If you could have a chef in your kitchen to help prepare an extensive dish, you’d happily accept the assistance, wouldn’t you? Or a qualified contractor to work on your home-improvement projects? Or an office aide to handle often tedious, repetitive tasks while you focus on “big picture” deep thinking?

Since the answers would likely be “Oh my, yes!” for all three inquiries, it should come as no surprise that software developers are rapidly adopting large language model (LLM) tools and additional forms of generative artificial intelligence (Gen AI) to help them produce code more efficiently, and at a rapid pace: In the last five years, nearly two-thirds of IT executives and administrators say their organi s ation has incorporated these AI tools into the software development lifecycle (SDLC), according to research from KPMG and OutSystems, which makes available a low-code, AI-supported platform to build applications.

The Market is Flooded with the Volume of Available AI Tools

Three-quarters of those surveyed say 10 to 50 percent of code in final products is created with Gen AI technologies, and more than nine of ten intend to boost AI investments further. They’re doing so because of the clear benefits, as four of five say they are seeing as much as a 50 percent reduction in development time due to the greater usage of AI and automation tools.

With constant newcomers to the market promising better productivity and output than the last, the increased ubiquity of AI in the SDLC appears inevitable. However, 56 percent of these executives cite data privacy and security concerns as the main barriers to adoption.

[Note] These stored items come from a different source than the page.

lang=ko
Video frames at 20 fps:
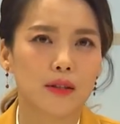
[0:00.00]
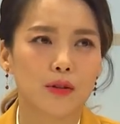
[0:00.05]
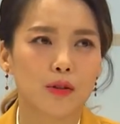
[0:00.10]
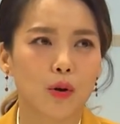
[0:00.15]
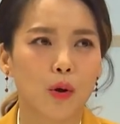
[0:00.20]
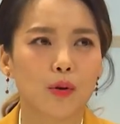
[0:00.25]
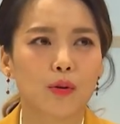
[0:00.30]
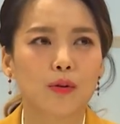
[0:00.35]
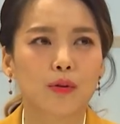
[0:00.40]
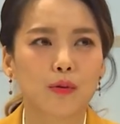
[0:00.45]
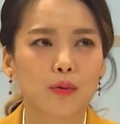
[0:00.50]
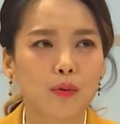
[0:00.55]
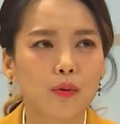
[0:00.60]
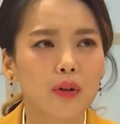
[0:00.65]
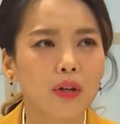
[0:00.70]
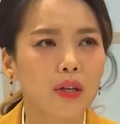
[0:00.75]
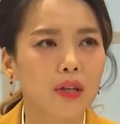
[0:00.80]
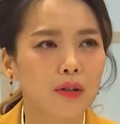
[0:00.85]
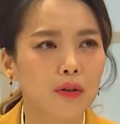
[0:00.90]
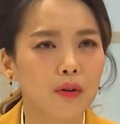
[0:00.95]
저를
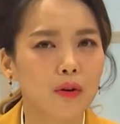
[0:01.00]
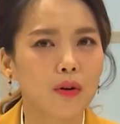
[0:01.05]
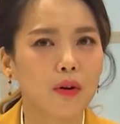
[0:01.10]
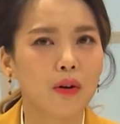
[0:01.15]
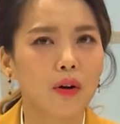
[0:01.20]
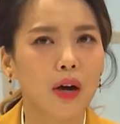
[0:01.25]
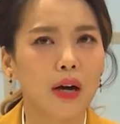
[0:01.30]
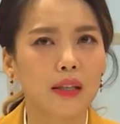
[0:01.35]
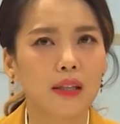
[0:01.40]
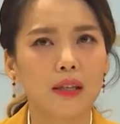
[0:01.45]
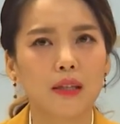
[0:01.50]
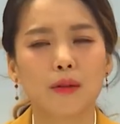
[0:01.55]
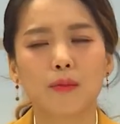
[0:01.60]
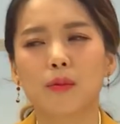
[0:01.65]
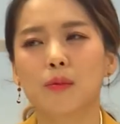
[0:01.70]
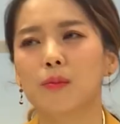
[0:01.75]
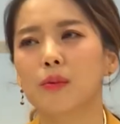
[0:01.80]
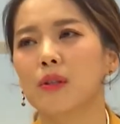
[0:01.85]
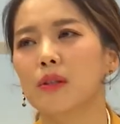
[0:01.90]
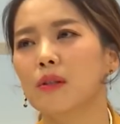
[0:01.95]
통해서
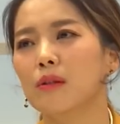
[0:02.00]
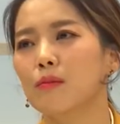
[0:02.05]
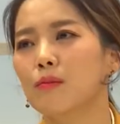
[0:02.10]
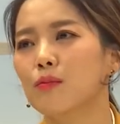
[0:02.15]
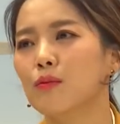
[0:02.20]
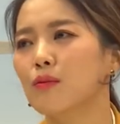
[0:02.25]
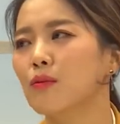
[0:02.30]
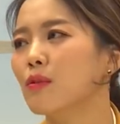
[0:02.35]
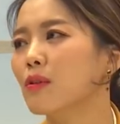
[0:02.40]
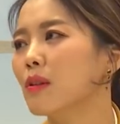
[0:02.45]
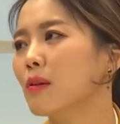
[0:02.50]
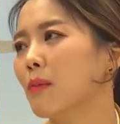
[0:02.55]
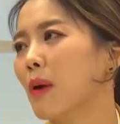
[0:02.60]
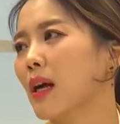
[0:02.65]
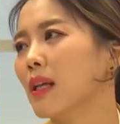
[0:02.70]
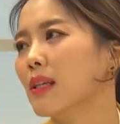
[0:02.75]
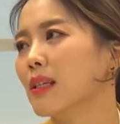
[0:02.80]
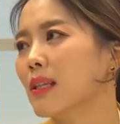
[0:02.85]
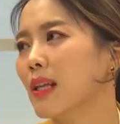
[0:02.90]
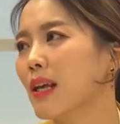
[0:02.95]
하나님을 믿는 분들이
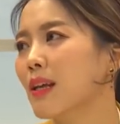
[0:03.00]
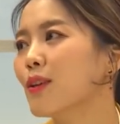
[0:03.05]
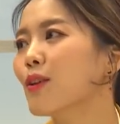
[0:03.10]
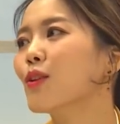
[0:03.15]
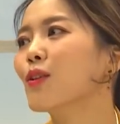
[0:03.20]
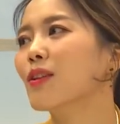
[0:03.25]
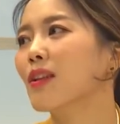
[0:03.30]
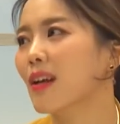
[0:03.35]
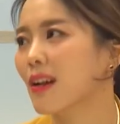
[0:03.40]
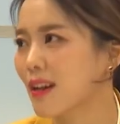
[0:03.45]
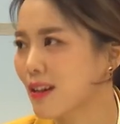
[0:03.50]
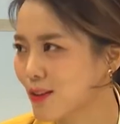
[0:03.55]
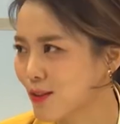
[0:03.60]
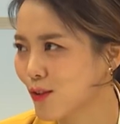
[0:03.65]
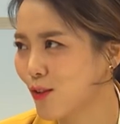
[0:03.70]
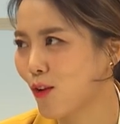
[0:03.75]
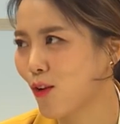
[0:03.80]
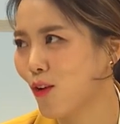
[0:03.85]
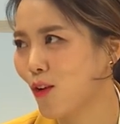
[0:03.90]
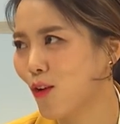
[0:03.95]
많이
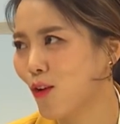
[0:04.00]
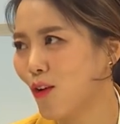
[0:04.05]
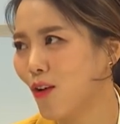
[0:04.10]
생겼다라는 거.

Challenges of Assessing the Security of AI-Powered Coding Tools

The concerns are valid. Even if tools state they have “improved” protection in new versions, we cannot assume they are secure by default. BaxBench, which oversees a coding benchmark to evaluate LLMs for accuracy and security, has concluded that no current LLM can generate deployment-ready code. It indicates that 62 percent of solutions produced by even the best model are either incorrect or contain a vulnerability. Among those that are correct, about one-half are insecure.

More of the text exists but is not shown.